Ask HN: Bitcoin futures scam? - jotjotzzz
I don&#x27;t understand Bitcoin futures, or how futures work in general. The media keeps publicizing how this now gives &quot;legitimacy&quot; to Bitcoin, like it needed it. It lets people bet on Bitcoin, but they don&#x27;t even own actual Bitcoins? How is this not a Wall Street scam? Please explain.
======
bob_theslob646
According to the CBOE

>XBT futures are cash-settled futures contracts that are based on the auction
price of bitcoin in U.S. dollars on the Gemini Exchange. XBT futures are
designed to reflect economic exposure related to the price of bitcoin.
([http://cfe.cboe.com/products/bitcoin-
qrg.pdf](http://cfe.cboe.com/products/bitcoin-qrg.pdf))
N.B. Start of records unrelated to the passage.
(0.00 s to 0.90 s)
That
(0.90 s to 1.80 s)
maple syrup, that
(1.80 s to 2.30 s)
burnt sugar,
I think scam is a harsh word. One feature of trading futures is to hedge or
"lock-in" in the price of btc. What this allows people who actually own
bitcoin or accept it as payment, to reduce uncertainty in the price of it.
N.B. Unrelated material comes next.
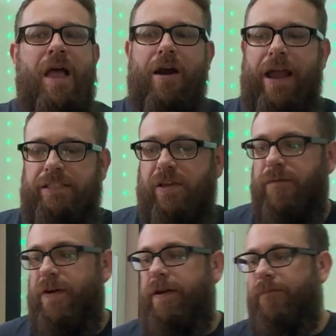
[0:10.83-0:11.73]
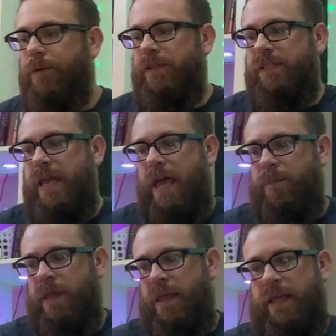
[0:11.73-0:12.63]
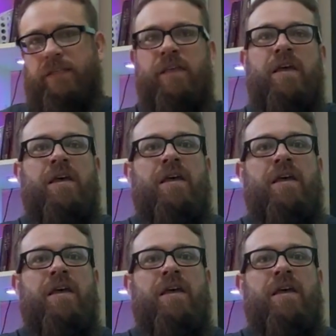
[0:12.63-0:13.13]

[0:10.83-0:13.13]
right, so the very first step is,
Apparently, to the best of my knowledge, when a transaction is initiated it,
it queued in the network. You as a user have no control on what price the
transaction will be cleared at.With futures, you can get more certain so that
the price doesn't fluctuate wildly away from the agreed transaction price.
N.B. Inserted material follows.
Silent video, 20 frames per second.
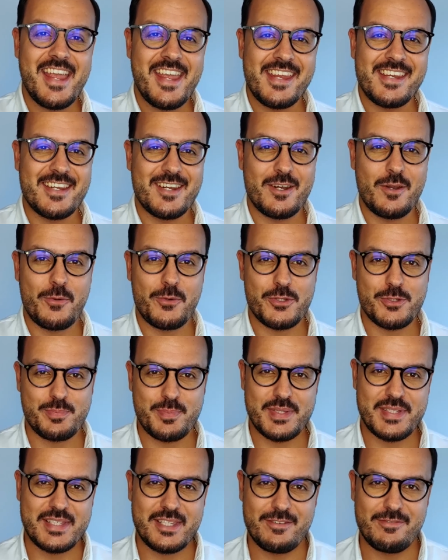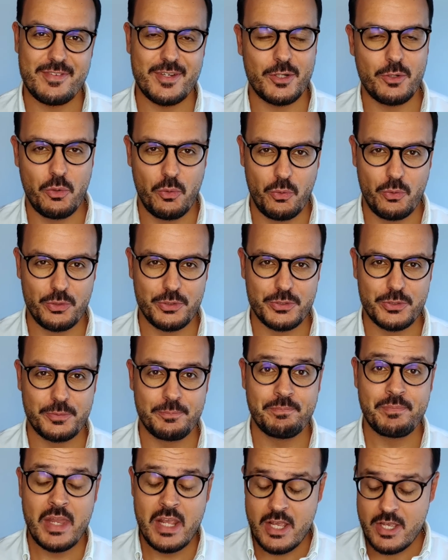in a no specific
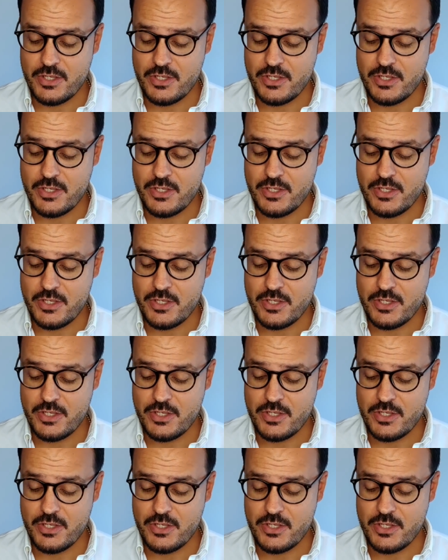order.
Where I think you are seeing it as scam, is that the futures are levered
meaning someone can buy a bitcoin on margin, without having to put up the full
notional/total value of the entire bitcoin, up front.

------
doug3465
Here
[https://www.youtube.com/watch?v=o7TtwckPCUI&feature=youtu.be](https://www.youtube.com/watch?v=o7TtwckPCUI&feature=youtu.be)

------
csomar
Futures are a derivatives. You can use any currency or collateral to trade a
derivative. Why do you want people to own bitcoin in order to bet on it?